December 1999

WHY2K Is Y2GAY (The Editorial)

A.k.a. The Y2k Conspiracy
by Willam McGybbons
Biden speaking in Atlanta, GA
A brief caption to describe the picture above.

Here is the take of all takes on this whole "Year two-thousand" thing, or Y2k for all the lazy fucks in the world. Are we going to die? If so, what will it be from? A robot, a comet, or a plague? I don't think so, we aren't that lucky. Our problem is summed up in three syllables. "Pi-ca-chu" More like pi-ca-horse shit. Who would think that Dungeons and Dragons, wait, I mean Magic, no, wait, I mean Pokémon could affect us? Not at all you say? Bullshit. Your kids love one of the most worthless things ever to come across the face of the Earth.

Luckily, this Earth-ending fad will be over with soon, as we close off the end of the millennium. Even if we don't all die from the wrath of the Pokémon robot, the fucking cards and toys will surely be gone by May. Next year's fad will probably be money. Yeah, money. The Japanese will corner our ass once again. This time, it will be by ruining our economy. I can see the commercial now..."Hey kids, first they brought you the Gig-A-Pet, and then Pokémon. And now, they bring American money. Get all the money you can and send it to Japan for us to burn, and you will be sent the all-new Pokémon 2 cards. And, you know the cards are the same but the wrapper has little "two" stickers all over it.

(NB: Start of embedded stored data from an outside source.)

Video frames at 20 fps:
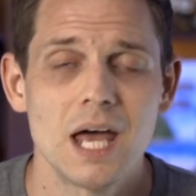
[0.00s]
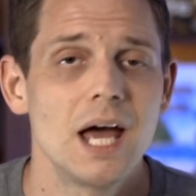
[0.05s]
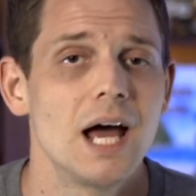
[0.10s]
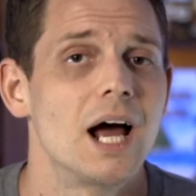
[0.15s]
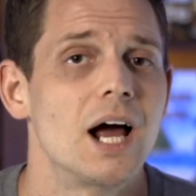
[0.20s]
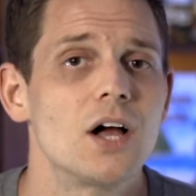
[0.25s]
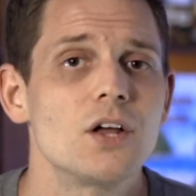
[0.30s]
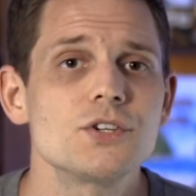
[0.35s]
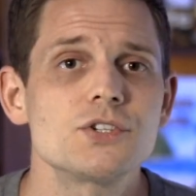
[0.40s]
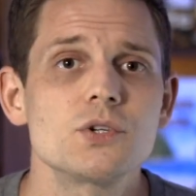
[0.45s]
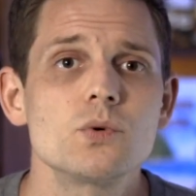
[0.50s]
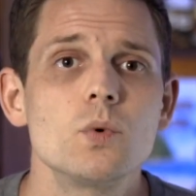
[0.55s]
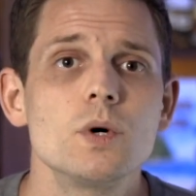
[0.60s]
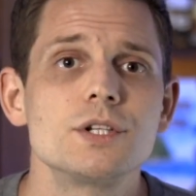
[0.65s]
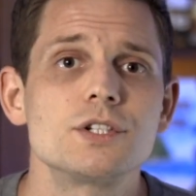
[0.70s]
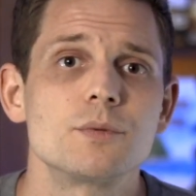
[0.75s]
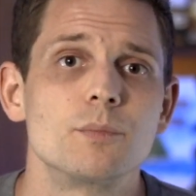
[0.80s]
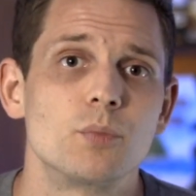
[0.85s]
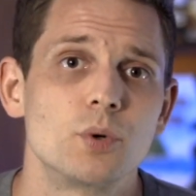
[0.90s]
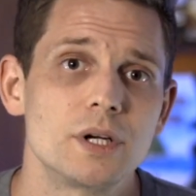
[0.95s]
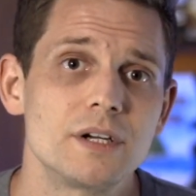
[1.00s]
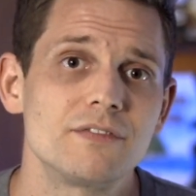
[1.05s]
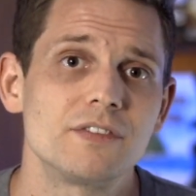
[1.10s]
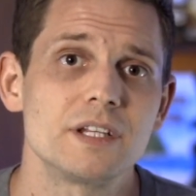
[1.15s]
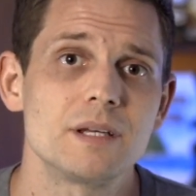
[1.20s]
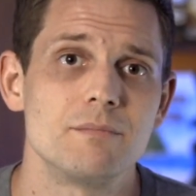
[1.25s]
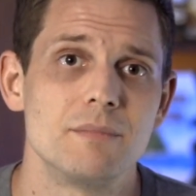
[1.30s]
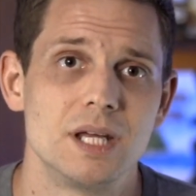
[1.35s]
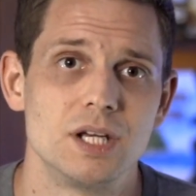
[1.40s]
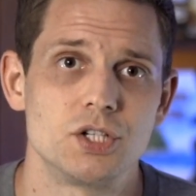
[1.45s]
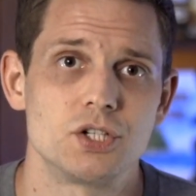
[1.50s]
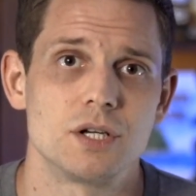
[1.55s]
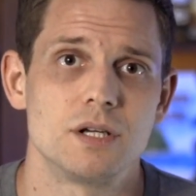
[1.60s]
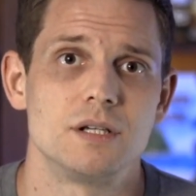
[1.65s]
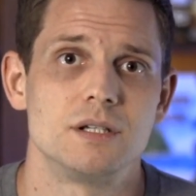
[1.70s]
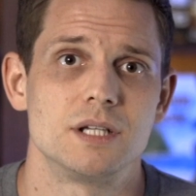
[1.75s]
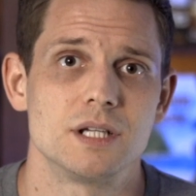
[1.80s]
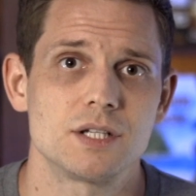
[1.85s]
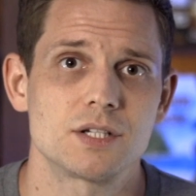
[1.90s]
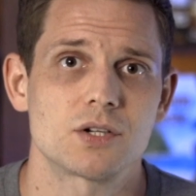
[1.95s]
I also want to briefly
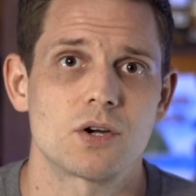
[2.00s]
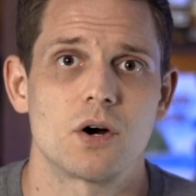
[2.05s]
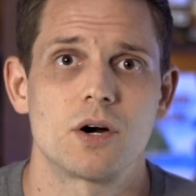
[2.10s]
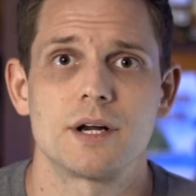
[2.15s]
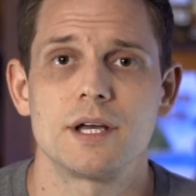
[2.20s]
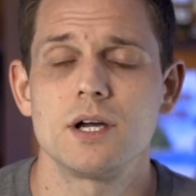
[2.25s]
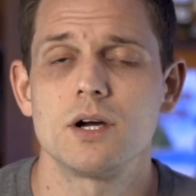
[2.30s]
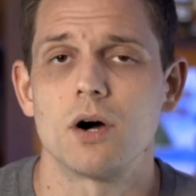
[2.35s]
mention discarding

Then, those mechanical cards will unite on December 31st, 2000, to celebrate the new millennium, and destroy all thee people who were too stupid to realize that Pokémon and all things affiliated with it are one big piece of shit. Hey, if the "Bible" can predict Princess Di getting in a car accident, I can predict this. Do you remember the show "Transformers"? They are "more than meets the eye," right? Well, sing it with me...Pokémon...They love to see you die.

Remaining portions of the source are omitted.